Not only do people use social media, but also it is expected of them to use Twitter and Facebook to talk about upcoming articles. I have personally used Twitter to get in contact with sources and also to tweet about my articles. I also use Facebook and Twitter to keep up to date with current events because I know that The New York Times and Associated Press often tweet their stories and breaking news. The importance of social media has grown, as shown in this article about the Olympics. 

The success of a paper or network depends on their presence on the Internet. Therefore it is of the utmost importance that every single employee has an account and uses it throughout the day. The irony for most young people is that use of social media is often discouraged during class time. Now, during the workday it is a part of the job to be constantly checking Twitter.

The Double Standard

While social media can be helpful for journalists, it can also feel like a trap. It is impossible to express an opinion to the public while maintaining an impartial view. Most people have therefore relied on two different profiles. One is for the public and the other is for friends and family. Even with these separate entities, people can still get in trouble. The problem for journalists is that their job often follows them home. Most reporters have strong privacy settings on their accounts so that they can publish their opinions without risking credibility.

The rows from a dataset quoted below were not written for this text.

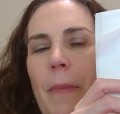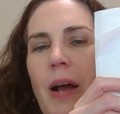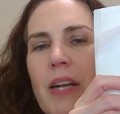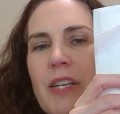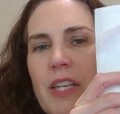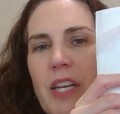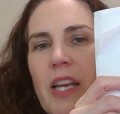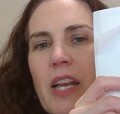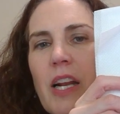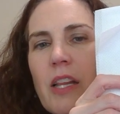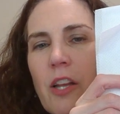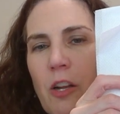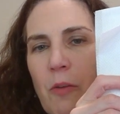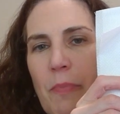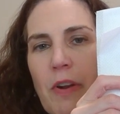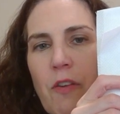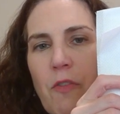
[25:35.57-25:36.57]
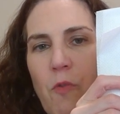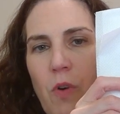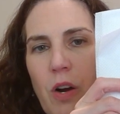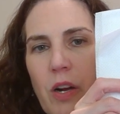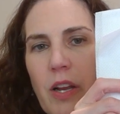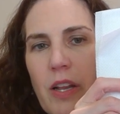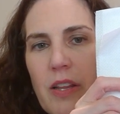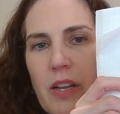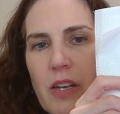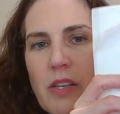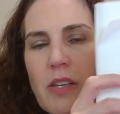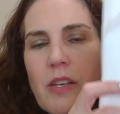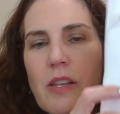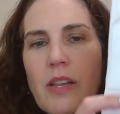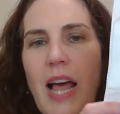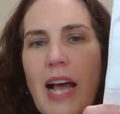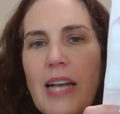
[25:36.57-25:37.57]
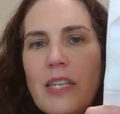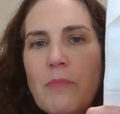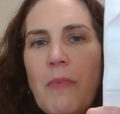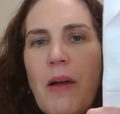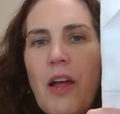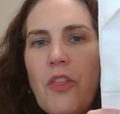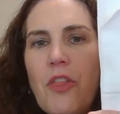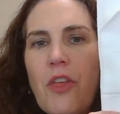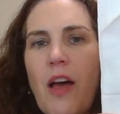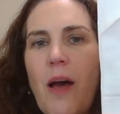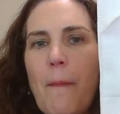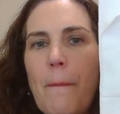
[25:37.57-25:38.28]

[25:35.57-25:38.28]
I did get a little bit of work in this last month,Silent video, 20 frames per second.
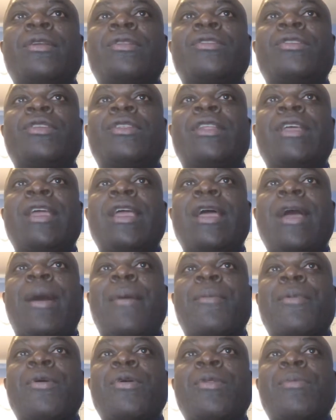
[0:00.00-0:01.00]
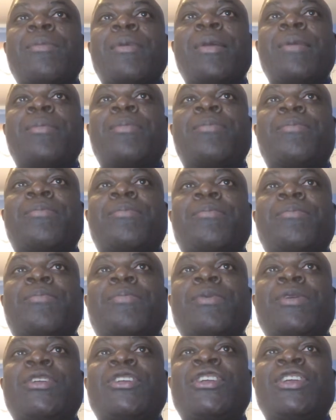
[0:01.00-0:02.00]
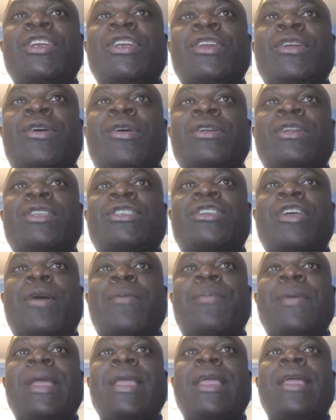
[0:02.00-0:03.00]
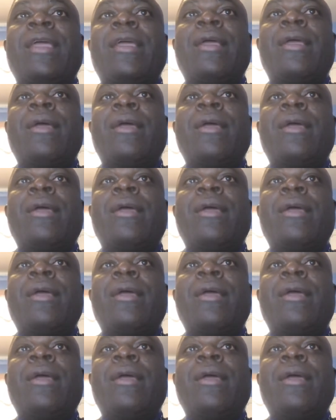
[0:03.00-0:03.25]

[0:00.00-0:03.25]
Today, I'm going to be preaching on the topic.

Here is an opinion piece from The New York Times about their policy of social media. This happened after one of the freelance writers had an outburst over Twitter about an interview. Outbursts like these risk the credibility of a journalist and also often terminate jobs. Here is a piece of advice that seems very helpful in awkward situations: If there is any doubt about the appropriateness of a status or tweet, do not publish it.

The Future

Right now, social media is a tool and a nuisance. Networks are still trying to figure out a way to use this to their advantage but also to hold people accountable for their actions. Most corporations have at least started with some general rules, but these are not specific enough to hold people accountable. As knowledge grows, so will the ethics and rules regarding a journalist’s online presence.